Diménsï waktûmü dan kú
Dimensi waktumu dan ku begitu dekat, bahkan mungkin, pada saat perjalanan pulang ini aku melewati langkahmu yang cepat-cepat mengukur aspal trotoar. Tapi sekarang hati kita begitu jauh sayang, sehingga lariku pun melaju kencang, melewatkan saat-saat ketika kita masih bisa berdamai dengan sore hari, tanpa harus kelelahan pulang kerja, dan berdesakan dengan macet yang menghimpit sempit.

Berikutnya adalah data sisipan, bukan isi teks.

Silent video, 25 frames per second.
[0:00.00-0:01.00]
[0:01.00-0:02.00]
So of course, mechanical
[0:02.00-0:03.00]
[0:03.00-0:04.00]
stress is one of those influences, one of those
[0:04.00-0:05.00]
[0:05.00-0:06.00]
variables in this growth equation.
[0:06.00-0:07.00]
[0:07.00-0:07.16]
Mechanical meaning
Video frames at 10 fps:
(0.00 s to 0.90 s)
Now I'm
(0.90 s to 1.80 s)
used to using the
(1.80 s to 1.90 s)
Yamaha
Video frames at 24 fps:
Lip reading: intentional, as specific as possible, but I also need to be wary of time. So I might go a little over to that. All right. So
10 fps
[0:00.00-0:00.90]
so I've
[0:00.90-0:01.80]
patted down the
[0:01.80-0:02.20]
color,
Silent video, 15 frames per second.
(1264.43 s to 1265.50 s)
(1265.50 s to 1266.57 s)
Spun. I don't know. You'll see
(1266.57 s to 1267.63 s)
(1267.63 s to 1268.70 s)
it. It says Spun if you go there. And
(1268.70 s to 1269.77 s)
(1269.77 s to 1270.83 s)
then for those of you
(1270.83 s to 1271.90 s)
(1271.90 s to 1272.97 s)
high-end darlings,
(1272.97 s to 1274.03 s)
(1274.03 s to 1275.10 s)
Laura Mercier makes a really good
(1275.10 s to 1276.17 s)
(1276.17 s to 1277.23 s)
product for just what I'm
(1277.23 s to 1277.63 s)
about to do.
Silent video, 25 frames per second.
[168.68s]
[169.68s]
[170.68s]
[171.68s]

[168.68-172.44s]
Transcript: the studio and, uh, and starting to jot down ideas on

Kau ingat dimensi waktu kita dulu?
Kau di selatan dan aku di utara, melewati tiga aliran sungai kita mondar-mandir mencoret muka jalanan dengan jejak kaki dan roda-roda motor tumpangan, aku tahu saat itu kau sering melukisku dalam kesadaran yang fana, juga kerap kali tiba-tiba kau memotretku dalam tiga kedipan matamu. Semua aku buatkan album dalam nukilan-nukilan syaraf otakku yang bermemori rapuh dan jauh dari keabadian.
Hingga sayang, aku mulai melupakanmu...
Satu, dua, tiga, aku Cuma punya satu momen tak lengkap untuk mengingatmu, bisakah itu ditebus dengan perasaan sesal?
Kenapa dulu tidak simpan lebih rapi lukisan-lukisanmu, lalu kusatukan dengan foto-foto jepretanmu, lalu kuatur dengan klasifikasi dewey agar mudah menemukannya kembali saat diperlukan.
Ah! Aku terlalu sibuk untuk menolakmu masuk dalam waktuku. Aku bahkan menyiram lebih sering dan memupuk lebih banyak pagar tanaman jiwaku, hanya sekedar untuk memastikannya cukup tinggi agar tidak dapat kau lewati. Hingga akhirnya aku justru kehilangan makna.
Sayangku, aku sudah hampir sampai, di mana kau? Kemana saja selama ini? bahkan untuk mensejajari langkahku pun kau sudah menyerah.